The lines below must be transcribed exactly as given, with the images removed.

Dataset entries
# # #
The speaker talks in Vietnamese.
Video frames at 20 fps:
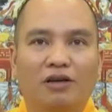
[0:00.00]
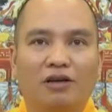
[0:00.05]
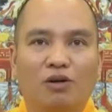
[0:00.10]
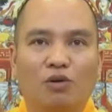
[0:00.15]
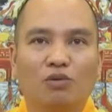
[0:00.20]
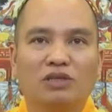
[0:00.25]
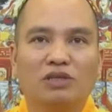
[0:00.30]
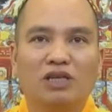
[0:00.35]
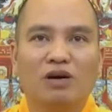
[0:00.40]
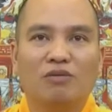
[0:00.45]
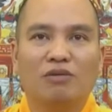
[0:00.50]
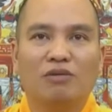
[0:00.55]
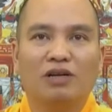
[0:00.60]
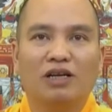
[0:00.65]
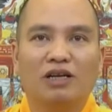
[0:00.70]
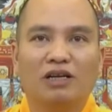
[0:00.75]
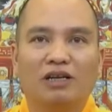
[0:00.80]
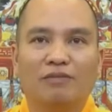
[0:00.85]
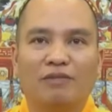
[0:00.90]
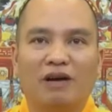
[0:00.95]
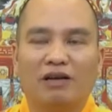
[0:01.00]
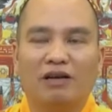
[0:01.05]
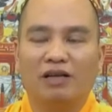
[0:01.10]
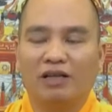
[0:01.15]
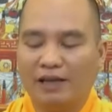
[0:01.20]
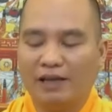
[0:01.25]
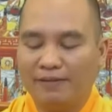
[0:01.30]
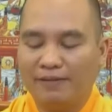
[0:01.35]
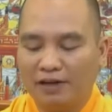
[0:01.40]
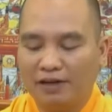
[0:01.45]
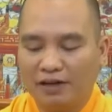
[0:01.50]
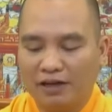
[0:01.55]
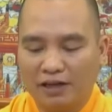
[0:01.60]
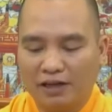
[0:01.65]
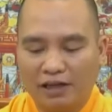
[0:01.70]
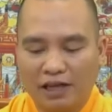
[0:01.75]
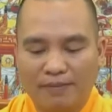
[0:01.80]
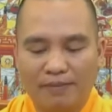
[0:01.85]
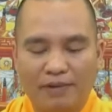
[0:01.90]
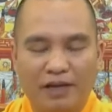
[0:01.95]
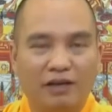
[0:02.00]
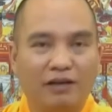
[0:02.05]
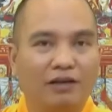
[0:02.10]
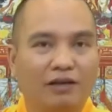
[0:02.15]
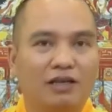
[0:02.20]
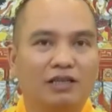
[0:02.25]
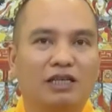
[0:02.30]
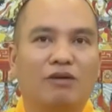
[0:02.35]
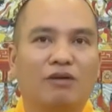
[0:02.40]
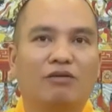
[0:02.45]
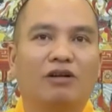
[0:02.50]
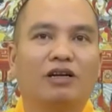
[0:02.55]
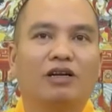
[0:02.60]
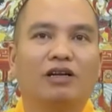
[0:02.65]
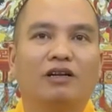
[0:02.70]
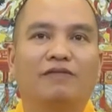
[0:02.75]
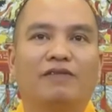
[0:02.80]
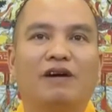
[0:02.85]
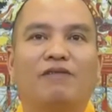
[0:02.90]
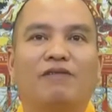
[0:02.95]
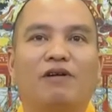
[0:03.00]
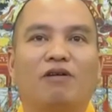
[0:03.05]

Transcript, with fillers: cúng xong nó lên bảo lên thắp hương lên thắp nén hương xong nó lại vào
# # #
YOUR RESPONSE =>
The speaker talks in Vietnamese.
Video frames at 20 fps:
[0:00.00]
[0:00.05]
[0:00.10]
[0:00.15]
[0:00.20]
[0:00.25]
[0:00.30]
[0:00.35]
[0:00.40]
[0:00.45]
[0:00.50]
[0:00.55]
[0:00.60]
[0:00.65]
[0:00.70]
[0:00.75]
[0:00.80]
[0:00.85]
[0:00.90]
[0:00.95]
[0:01.00]
[0:01.05]
[0:01.10]
[0:01.15]
[0:01.20]
[0:01.25]
[0:01.30]
[0:01.35]
[0:01.40]
[0:01.45]
[0:01.50]
[0:01.55]
[0:01.60]
[0:01.65]
[0:01.70]
[0:01.75]
[0:01.80]
[0:01.85]
[0:01.90]
[0:01.95]
[0:02.00]
[0:02.05]
[0:02.10]
[0:02.15]
[0:02.20]
[0:02.25]
[0:02.30]
[0:02.35]
[0:02.40]
[0:02.45]
[0:02.50]
[0:02.55]
[0:02.60]
[0:02.65]
[0:02.70]
[0:02.75]
[0:02.80]
[0:02.85]
[0:02.90]
[0:02.95]
[0:03.00]
[0:03.05]

Transcript, with fillers: cúng xong nó lên bảo lên thắp hương lên thắp nén hương xong nó lại vào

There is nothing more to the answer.